Martin Mull, who died last Thursday at age 80, took a curious route upon receiving his Master of Fine Arts degree in painting from the Rhode Island School of Design. He became a comedian — a calling only marginally more viable, economically speaking, than sustaining oneself as an artist. Yet sustain himself Mull did, and handsomely too.

In a 2014 interview with fellow comedian Norm Macdonald, Mull juxtaposed his work on stage and screen with that as an artist: “All of that . . . was simply a way to make money to buy paint. Painting has always been my absolute true love.” Mull goes on to talk about the joys of heading into the studio at 6:00 a.m. and his lone artistic dislike: “anything done half-assed.”

Mull’s career in stand-up, television and film is considerable. His deadpan wit and middle-American mien provided a bridge between hippiedom and postmodernism. As with Albert Brooks and early Steve Martin, Mull engaged in a brainy strain of humor, not anti-comedy so much as the recognition that show business had its own peculiar set of conventions, delusions, and cliches.

Mull
Martin Mull, ‘Catch,’ 2014. Hirschl & Adler Modern, New York; photograph by Eric Baumgartner

Among his early signature pieces was “Dueling Tubas,” a parody of the instrumental “Dueling Banjos” from the film “Deliverance” (1972). You don’t need to watch Mull simultaneously shoulder a tuba and a guitar to get the joke — though it is an impressive feat. Instead, it’s a sense of know-it-all ironies being underlined and then underlined again. Mull’s bland affect simultaneously emboldened and brightened a smugness of tone. His musical talents helped to sweeten an acerbic mix.

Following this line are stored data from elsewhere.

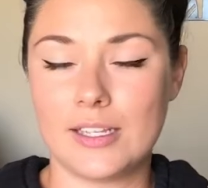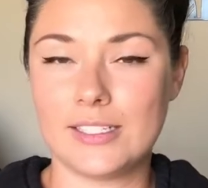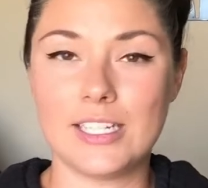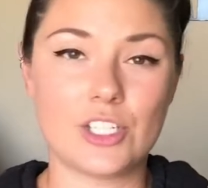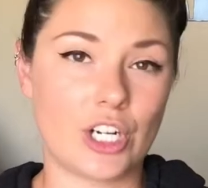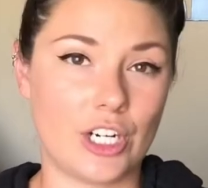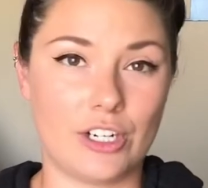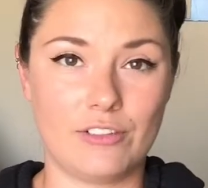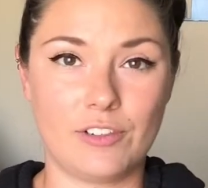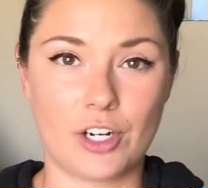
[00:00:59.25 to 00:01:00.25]

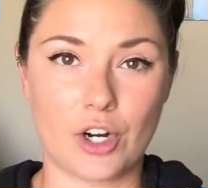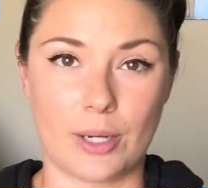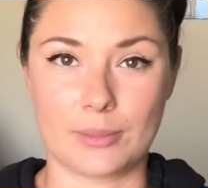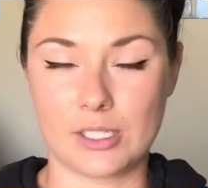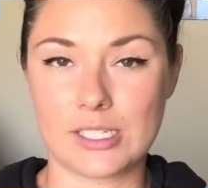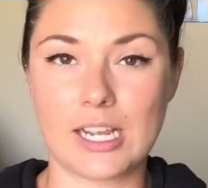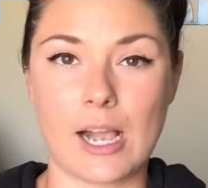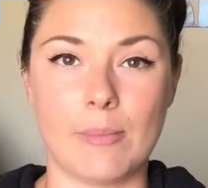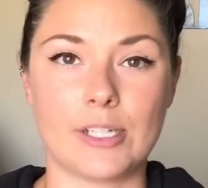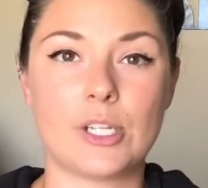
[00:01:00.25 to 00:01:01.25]
deter for criminals to
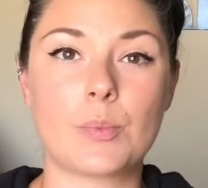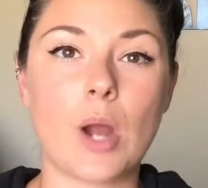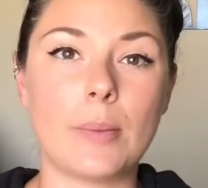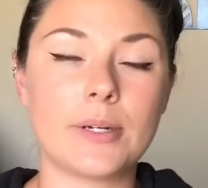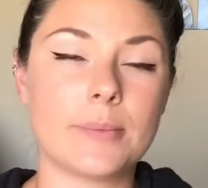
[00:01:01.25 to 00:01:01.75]
come onto your property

Mull came to national prominence as Garth Gimble on the prime-time soap-opera parody, “Mary Hartman, Mary Hartman” (1976-77). He took on the lead role in Bill Persky’s class satire “Serial” (1980) and was Colonel Mustard in the cult favorite based on the children’s game, Jonathan Lynn’s “Clue” (1985). Mull had a recurring role on the original run of “Roseanne” (1988-1997) and did a series of commercials for the economy hotel chain Red Roof Inn.

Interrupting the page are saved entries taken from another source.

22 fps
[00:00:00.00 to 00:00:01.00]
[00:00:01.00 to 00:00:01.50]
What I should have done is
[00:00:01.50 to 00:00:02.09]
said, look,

Mull peppered any number of entertainments and seemed to grow more comfortable in his skin as he got older. He was especially winning as the bumbling private detective Gene Parmesan in the television series “Arrested Development.” When Mull appeared as himself in the documentary “Tim’s Vermeer” (2013), he was appropriately unassuming.

When tech inventor Tim Jenison, attempting to replicate a Vermeer, says that it took him 30-minutes to learn how to use a brush, Mull replies that it took him forty years to do so. That’s the comment of a painter who took his craft seriously.

Few of the obituaries and tributes to Mull have acknowledged the works-on-canvas. At the time of his solo exhibition at Spike Gallery in 2004, I had occasion to recommend his “cool dexterity and unexpected emotional heft.” Mull’s “connection to America’s collective memory bank,” I wrote, “is suffused with a querulous affection.”

The pictures outclass most of what is passed off nowadays as significant art. Mull’s “one true love” is deserving of greater acknowledgment and, for some of us, his primary claim to posterity.